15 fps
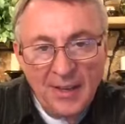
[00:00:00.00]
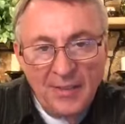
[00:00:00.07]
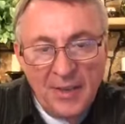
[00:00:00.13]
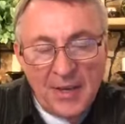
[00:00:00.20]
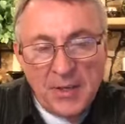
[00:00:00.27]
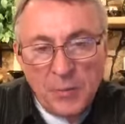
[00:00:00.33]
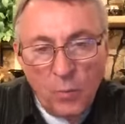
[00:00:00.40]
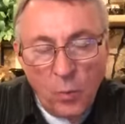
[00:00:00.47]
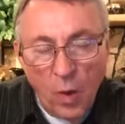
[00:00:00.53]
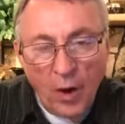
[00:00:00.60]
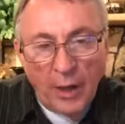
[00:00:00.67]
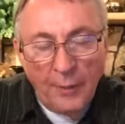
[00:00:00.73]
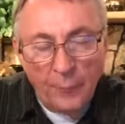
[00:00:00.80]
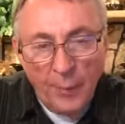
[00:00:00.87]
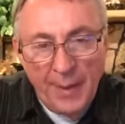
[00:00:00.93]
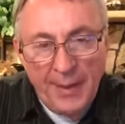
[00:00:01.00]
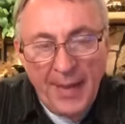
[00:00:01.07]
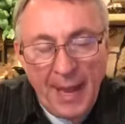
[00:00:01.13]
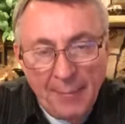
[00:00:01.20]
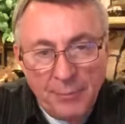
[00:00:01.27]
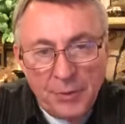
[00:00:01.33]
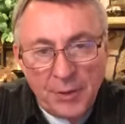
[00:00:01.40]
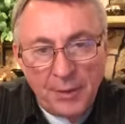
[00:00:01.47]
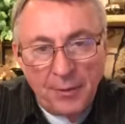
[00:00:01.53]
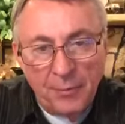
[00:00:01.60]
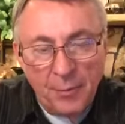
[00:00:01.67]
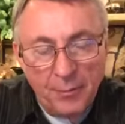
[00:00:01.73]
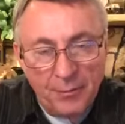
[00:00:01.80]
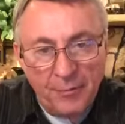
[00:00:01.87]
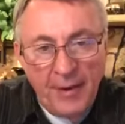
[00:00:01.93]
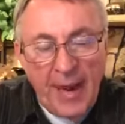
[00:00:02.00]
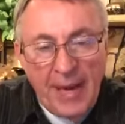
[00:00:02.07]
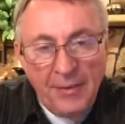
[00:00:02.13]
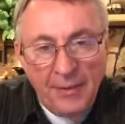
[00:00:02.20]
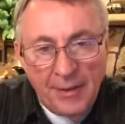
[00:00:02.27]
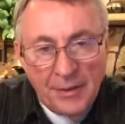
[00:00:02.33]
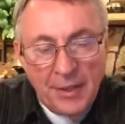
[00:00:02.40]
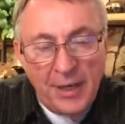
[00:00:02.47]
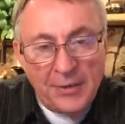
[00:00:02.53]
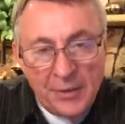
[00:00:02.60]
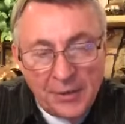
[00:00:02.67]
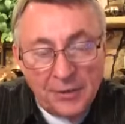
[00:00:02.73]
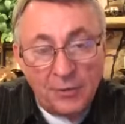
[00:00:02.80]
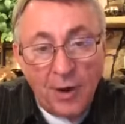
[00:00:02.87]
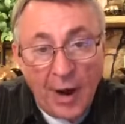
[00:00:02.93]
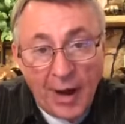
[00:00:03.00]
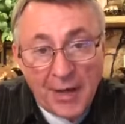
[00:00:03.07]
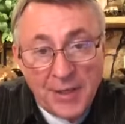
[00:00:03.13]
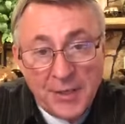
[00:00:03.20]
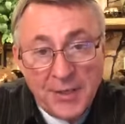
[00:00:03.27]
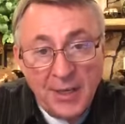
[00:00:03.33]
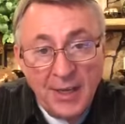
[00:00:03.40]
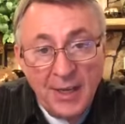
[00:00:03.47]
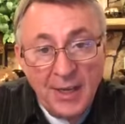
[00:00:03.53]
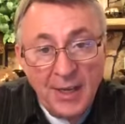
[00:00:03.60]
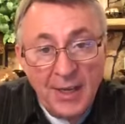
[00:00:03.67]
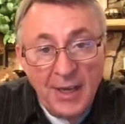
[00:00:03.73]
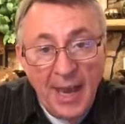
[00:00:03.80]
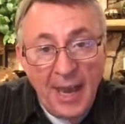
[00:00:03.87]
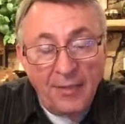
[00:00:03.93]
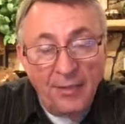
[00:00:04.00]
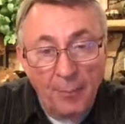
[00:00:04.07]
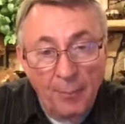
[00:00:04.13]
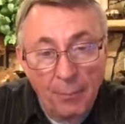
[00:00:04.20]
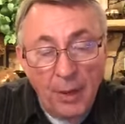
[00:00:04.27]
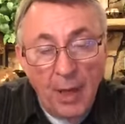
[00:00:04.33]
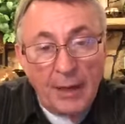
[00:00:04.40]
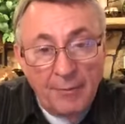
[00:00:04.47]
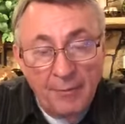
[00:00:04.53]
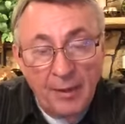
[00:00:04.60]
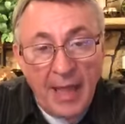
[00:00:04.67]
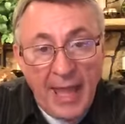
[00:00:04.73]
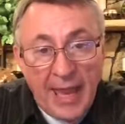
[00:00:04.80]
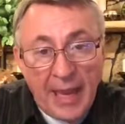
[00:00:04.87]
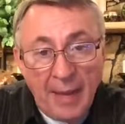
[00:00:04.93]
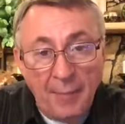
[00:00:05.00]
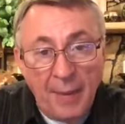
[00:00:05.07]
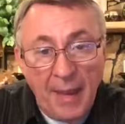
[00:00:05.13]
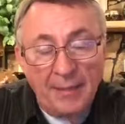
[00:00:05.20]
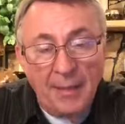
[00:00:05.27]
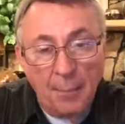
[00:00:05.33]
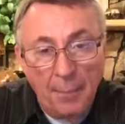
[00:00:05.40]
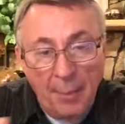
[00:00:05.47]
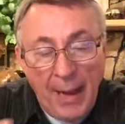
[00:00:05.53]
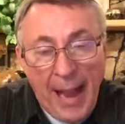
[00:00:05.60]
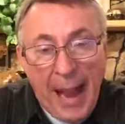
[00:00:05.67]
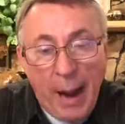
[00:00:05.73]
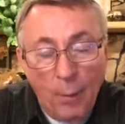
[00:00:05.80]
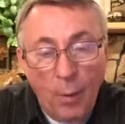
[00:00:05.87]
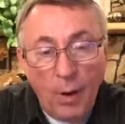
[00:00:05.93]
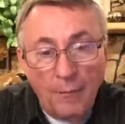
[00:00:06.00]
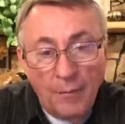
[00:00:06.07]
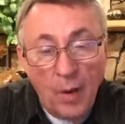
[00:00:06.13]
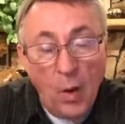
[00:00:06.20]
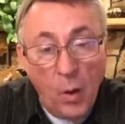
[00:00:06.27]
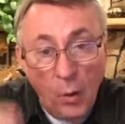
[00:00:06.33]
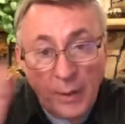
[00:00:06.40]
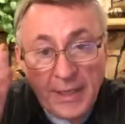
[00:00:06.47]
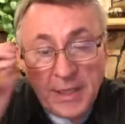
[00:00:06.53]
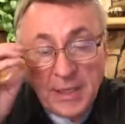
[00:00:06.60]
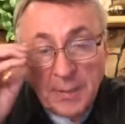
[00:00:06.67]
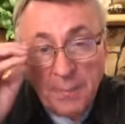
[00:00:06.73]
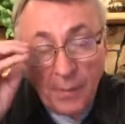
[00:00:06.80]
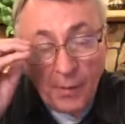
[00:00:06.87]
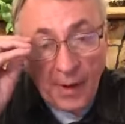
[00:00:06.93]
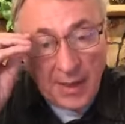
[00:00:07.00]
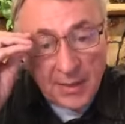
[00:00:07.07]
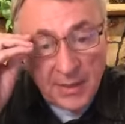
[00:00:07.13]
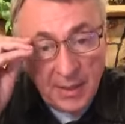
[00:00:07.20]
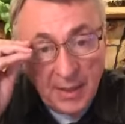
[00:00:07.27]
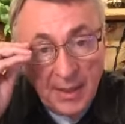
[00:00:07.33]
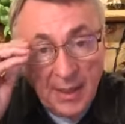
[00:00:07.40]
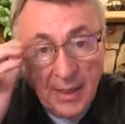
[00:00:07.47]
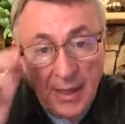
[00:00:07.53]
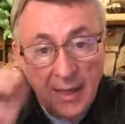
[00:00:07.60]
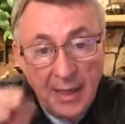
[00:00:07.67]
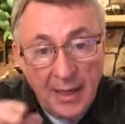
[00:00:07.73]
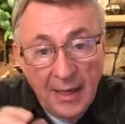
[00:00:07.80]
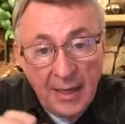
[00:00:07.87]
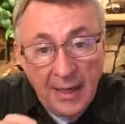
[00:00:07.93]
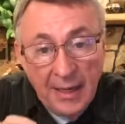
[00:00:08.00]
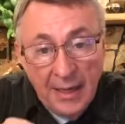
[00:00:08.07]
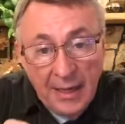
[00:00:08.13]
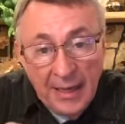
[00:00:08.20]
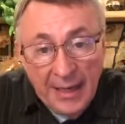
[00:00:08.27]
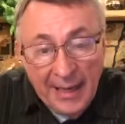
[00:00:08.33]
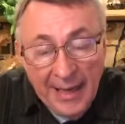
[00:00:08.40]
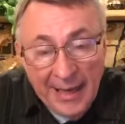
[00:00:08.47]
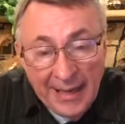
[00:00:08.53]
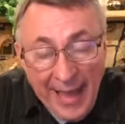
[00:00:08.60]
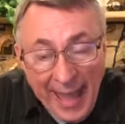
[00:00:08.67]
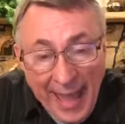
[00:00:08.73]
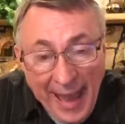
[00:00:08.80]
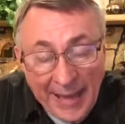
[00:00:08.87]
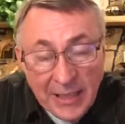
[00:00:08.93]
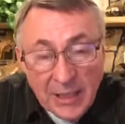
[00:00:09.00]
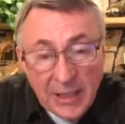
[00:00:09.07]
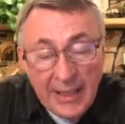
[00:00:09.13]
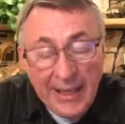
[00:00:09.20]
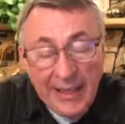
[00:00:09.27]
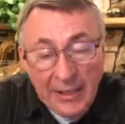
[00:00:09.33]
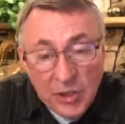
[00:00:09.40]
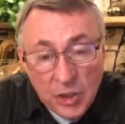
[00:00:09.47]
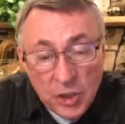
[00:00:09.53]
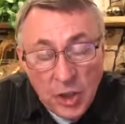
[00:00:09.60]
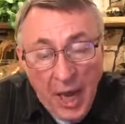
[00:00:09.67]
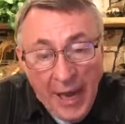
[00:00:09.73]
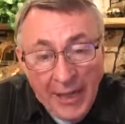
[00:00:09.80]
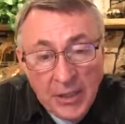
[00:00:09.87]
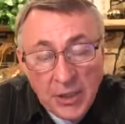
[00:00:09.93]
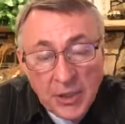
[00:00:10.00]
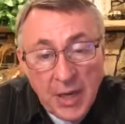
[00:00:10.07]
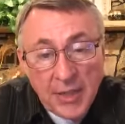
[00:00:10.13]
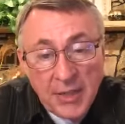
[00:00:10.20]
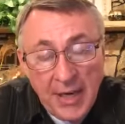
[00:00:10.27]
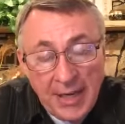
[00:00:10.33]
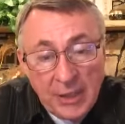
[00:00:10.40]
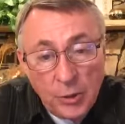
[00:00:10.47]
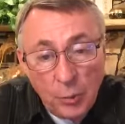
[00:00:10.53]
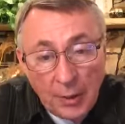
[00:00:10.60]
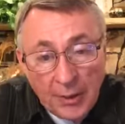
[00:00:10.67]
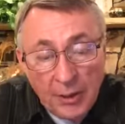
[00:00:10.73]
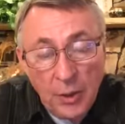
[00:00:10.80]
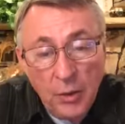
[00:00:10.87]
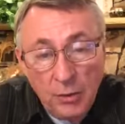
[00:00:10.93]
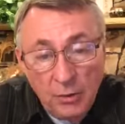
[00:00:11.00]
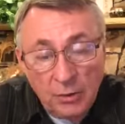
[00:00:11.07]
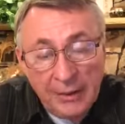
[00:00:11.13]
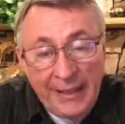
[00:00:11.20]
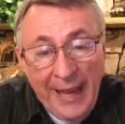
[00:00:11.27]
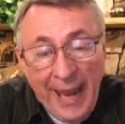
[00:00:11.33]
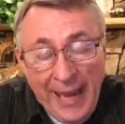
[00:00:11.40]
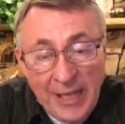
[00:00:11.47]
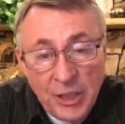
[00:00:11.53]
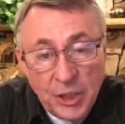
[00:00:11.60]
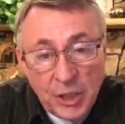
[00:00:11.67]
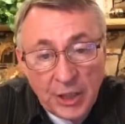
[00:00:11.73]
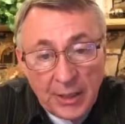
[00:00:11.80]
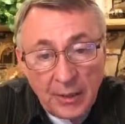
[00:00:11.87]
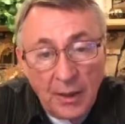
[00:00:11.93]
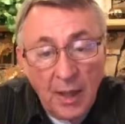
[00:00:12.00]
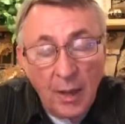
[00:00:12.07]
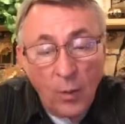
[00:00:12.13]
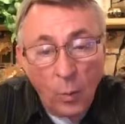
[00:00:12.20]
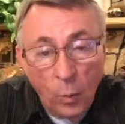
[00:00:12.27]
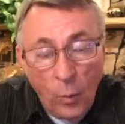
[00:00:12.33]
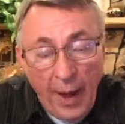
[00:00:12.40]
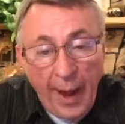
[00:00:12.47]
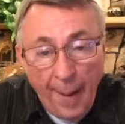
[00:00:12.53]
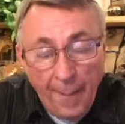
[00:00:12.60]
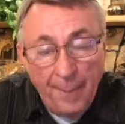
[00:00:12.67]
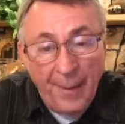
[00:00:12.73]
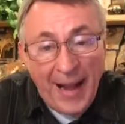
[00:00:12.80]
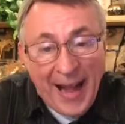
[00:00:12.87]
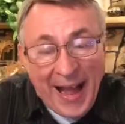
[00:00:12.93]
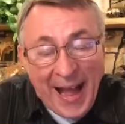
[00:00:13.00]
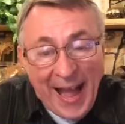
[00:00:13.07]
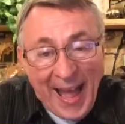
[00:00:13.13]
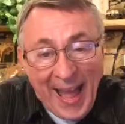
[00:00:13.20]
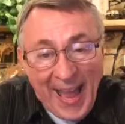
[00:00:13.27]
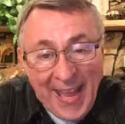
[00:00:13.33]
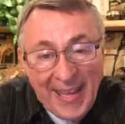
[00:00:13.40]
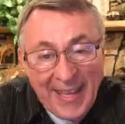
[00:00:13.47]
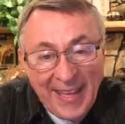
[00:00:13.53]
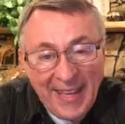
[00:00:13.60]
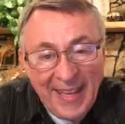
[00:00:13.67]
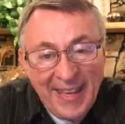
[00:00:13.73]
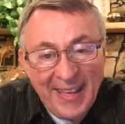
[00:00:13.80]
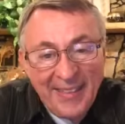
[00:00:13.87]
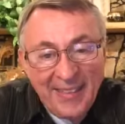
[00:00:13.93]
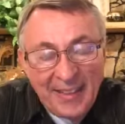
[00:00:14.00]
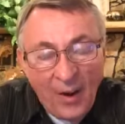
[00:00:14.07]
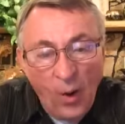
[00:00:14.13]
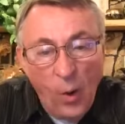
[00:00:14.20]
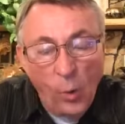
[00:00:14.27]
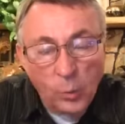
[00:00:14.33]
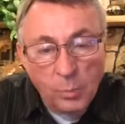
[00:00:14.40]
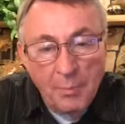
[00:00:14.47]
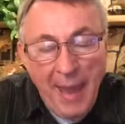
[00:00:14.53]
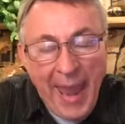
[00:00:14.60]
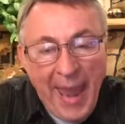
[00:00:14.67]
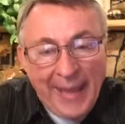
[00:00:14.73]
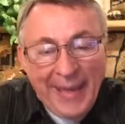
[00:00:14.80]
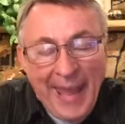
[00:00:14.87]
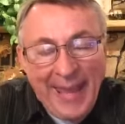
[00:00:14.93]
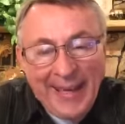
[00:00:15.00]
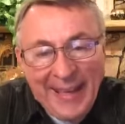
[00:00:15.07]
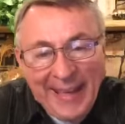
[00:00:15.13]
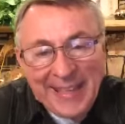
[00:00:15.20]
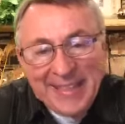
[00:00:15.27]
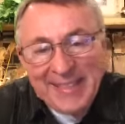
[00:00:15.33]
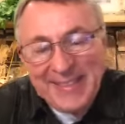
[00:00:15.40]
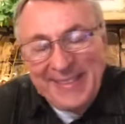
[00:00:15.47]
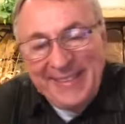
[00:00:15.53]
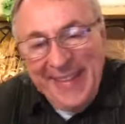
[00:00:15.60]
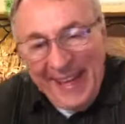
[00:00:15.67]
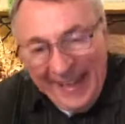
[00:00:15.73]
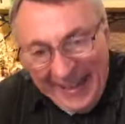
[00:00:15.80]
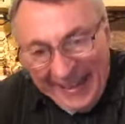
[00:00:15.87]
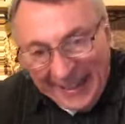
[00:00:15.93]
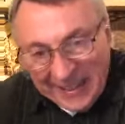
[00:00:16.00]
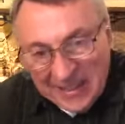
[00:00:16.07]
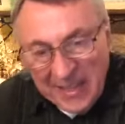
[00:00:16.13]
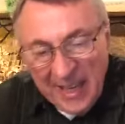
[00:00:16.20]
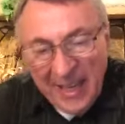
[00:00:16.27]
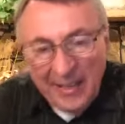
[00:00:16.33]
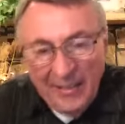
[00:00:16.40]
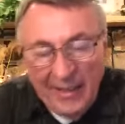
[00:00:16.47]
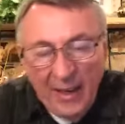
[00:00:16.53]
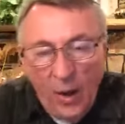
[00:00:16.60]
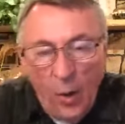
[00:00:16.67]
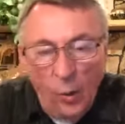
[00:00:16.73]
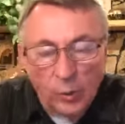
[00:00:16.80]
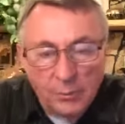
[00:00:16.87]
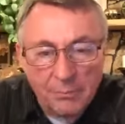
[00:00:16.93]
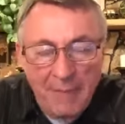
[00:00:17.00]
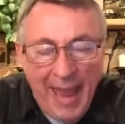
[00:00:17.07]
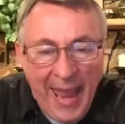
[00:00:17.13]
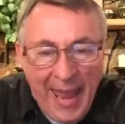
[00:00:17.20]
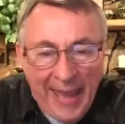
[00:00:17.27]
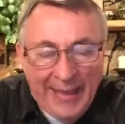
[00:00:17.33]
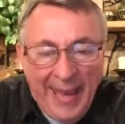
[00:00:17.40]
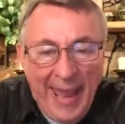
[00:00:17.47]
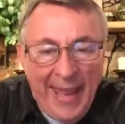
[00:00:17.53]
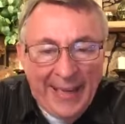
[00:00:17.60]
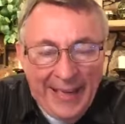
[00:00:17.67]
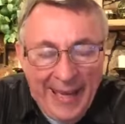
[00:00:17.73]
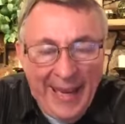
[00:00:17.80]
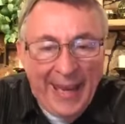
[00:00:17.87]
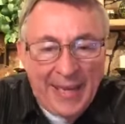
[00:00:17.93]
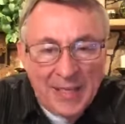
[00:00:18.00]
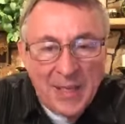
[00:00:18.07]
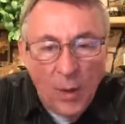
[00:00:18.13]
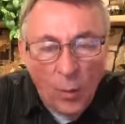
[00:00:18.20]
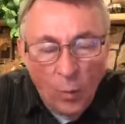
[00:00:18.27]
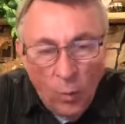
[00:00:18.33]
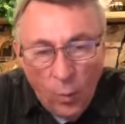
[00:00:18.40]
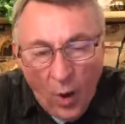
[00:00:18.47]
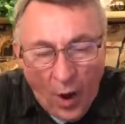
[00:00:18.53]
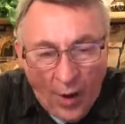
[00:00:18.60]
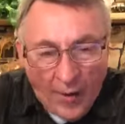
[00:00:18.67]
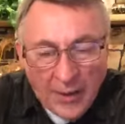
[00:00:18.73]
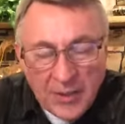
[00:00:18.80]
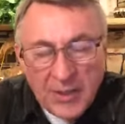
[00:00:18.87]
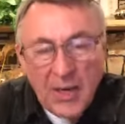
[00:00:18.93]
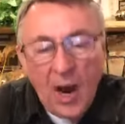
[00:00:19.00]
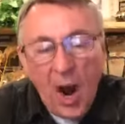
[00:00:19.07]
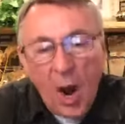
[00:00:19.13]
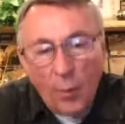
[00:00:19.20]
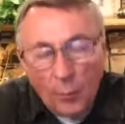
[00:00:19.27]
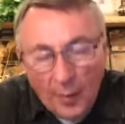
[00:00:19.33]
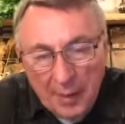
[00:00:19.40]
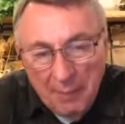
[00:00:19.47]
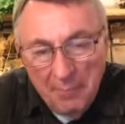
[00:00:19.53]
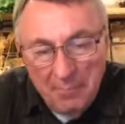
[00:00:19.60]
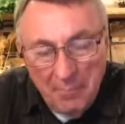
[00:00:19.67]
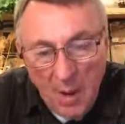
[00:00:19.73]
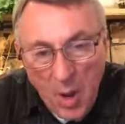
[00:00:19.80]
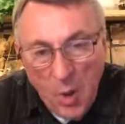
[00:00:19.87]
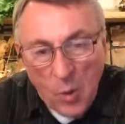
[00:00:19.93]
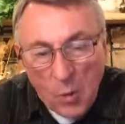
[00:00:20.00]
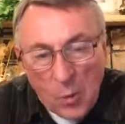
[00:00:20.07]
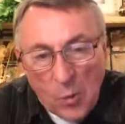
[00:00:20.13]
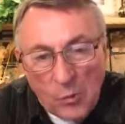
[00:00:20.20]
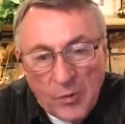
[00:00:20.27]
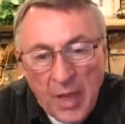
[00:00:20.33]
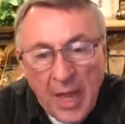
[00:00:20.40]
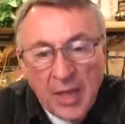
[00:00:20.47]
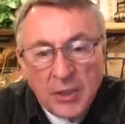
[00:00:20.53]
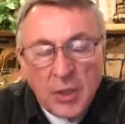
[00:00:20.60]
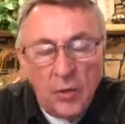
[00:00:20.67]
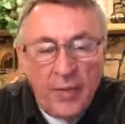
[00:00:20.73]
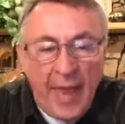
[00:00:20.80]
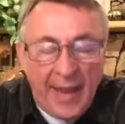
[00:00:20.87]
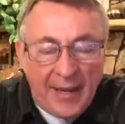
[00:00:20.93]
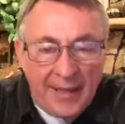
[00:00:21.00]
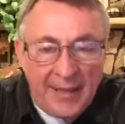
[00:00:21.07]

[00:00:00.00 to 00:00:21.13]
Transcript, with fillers: this work of redemption through faith in Jesus Christ and the blood of a Lamb and the power of the Holy Spirit, it actually changes us into a new creation whereby the old man and his deeds, the old man and his works are removed, so that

+---+

▶ EXERCISE: Restate exactly, please, only the lines between the start of the data and the line containing "[00:00:09.40]", both ends included, skipping the pictures.

▶ ANSWER BOX:
15 fps
[00:00:00.00]
[00:00:00.07]
[00:00:00.13]
[00:00:00.20]
[00:00:00.27]
[00:00:00.33]
[00:00:00.40]
[00:00:00.47]
[00:00:00.53]
[00:00:00.60]
[00:00:00.67]
[00:00:00.73]
[00:00:00.80]
[00:00:00.87]
[00:00:00.93]
[00:00:01.00]
[00:00:01.07]
[00:00:01.13]
[00:00:01.20]
[00:00:01.27]
[00:00:01.33]
[00:00:01.40]
[00:00:01.47]
[00:00:01.53]
[00:00:01.60]
[00:00:01.67]
[00:00:01.73]
[00:00:01.80]
[00:00:01.87]
[00:00:01.93]
[00:00:02.00]
[00:00:02.07]
[00:00:02.13]
[00:00:02.20]
[00:00:02.27]
[00:00:02.33]
[00:00:02.40]
[00:00:02.47]
[00:00:02.53]
[00:00:02.60]
[00:00:02.67]
[00:00:02.73]
[00:00:02.80]
[00:00:02.87]
[00:00:02.93]
[00:00:03.00]
[00:00:03.07]
[00:00:03.13]
[00:00:03.20]
[00:00:03.27]
[00:00:03.33]
[00:00:03.40]
[00:00:03.47]
[00:00:03.53]
[00:00:03.60]
[00:00:03.67]
[00:00:03.73]
[00:00:03.80]
[00:00:03.87]
[00:00:03.93]
[00:00:04.00]
[00:00:04.07]
[00:00:04.13]
[00:00:04.20]
[00:00:04.27]
[00:00:04.33]
[00:00:04.40]
[00:00:04.47]
[00:00:04.53]
[00:00:04.60]
[00:00:04.67]
[00:00:04.73]
[00:00:04.80]
[00:00:04.87]
[00:00:04.93]
[00:00:05.00]
[00:00:05.07]
[00:00:05.13]
[00:00:05.20]
[00:00:05.27]
[00:00:05.33]
[00:00:05.40]
[00:00:05.47]
[00:00:05.53]
[00:00:05.60]
[00:00:05.67]
[00:00:05.73]
[00:00:05.80]
[00:00:05.87]
[00:00:05.93]
[00:00:06.00]
[00:00:06.07]
[00:00:06.13]
[00:00:06.20]
[00:00:06.27]
[00:00:06.33]
[00:00:06.40]
[00:00:06.47]
[00:00:06.53]
[00:00:06.60]
[00:00:06.67]
[00:00:06.73]
[00:00:06.80]
[00:00:06.87]
[00:00:06.93]
[00:00:07.00]
[00:00:07.07]
[00:00:07.13]
[00:00:07.20]
[00:00:07.27]
[00:00:07.33]
[00:00:07.40]
[00:00:07.47]
[00:00:07.53]
[00:00:07.60]
[00:00:07.67]
[00:00:07.73]
[00:00:07.80]
[00:00:07.87]
[00:00:07.93]
[00:00:08.00]
[00:00:08.07]
[00:00:08.13]
[00:00:08.20]
[00:00:08.27]
[00:00:08.33]
[00:00:08.40]
[00:00:08.47]
[00:00:08.53]
[00:00:08.60]
[00:00:08.67]
[00:00:08.73]
[00:00:08.80]
[00:00:08.87]
[00:00:08.93]
[00:00:09.00]
[00:00:09.07]
[00:00:09.13]
[00:00:09.20]
[00:00:09.27]
[00:00:09.33]
[00:00:09.40]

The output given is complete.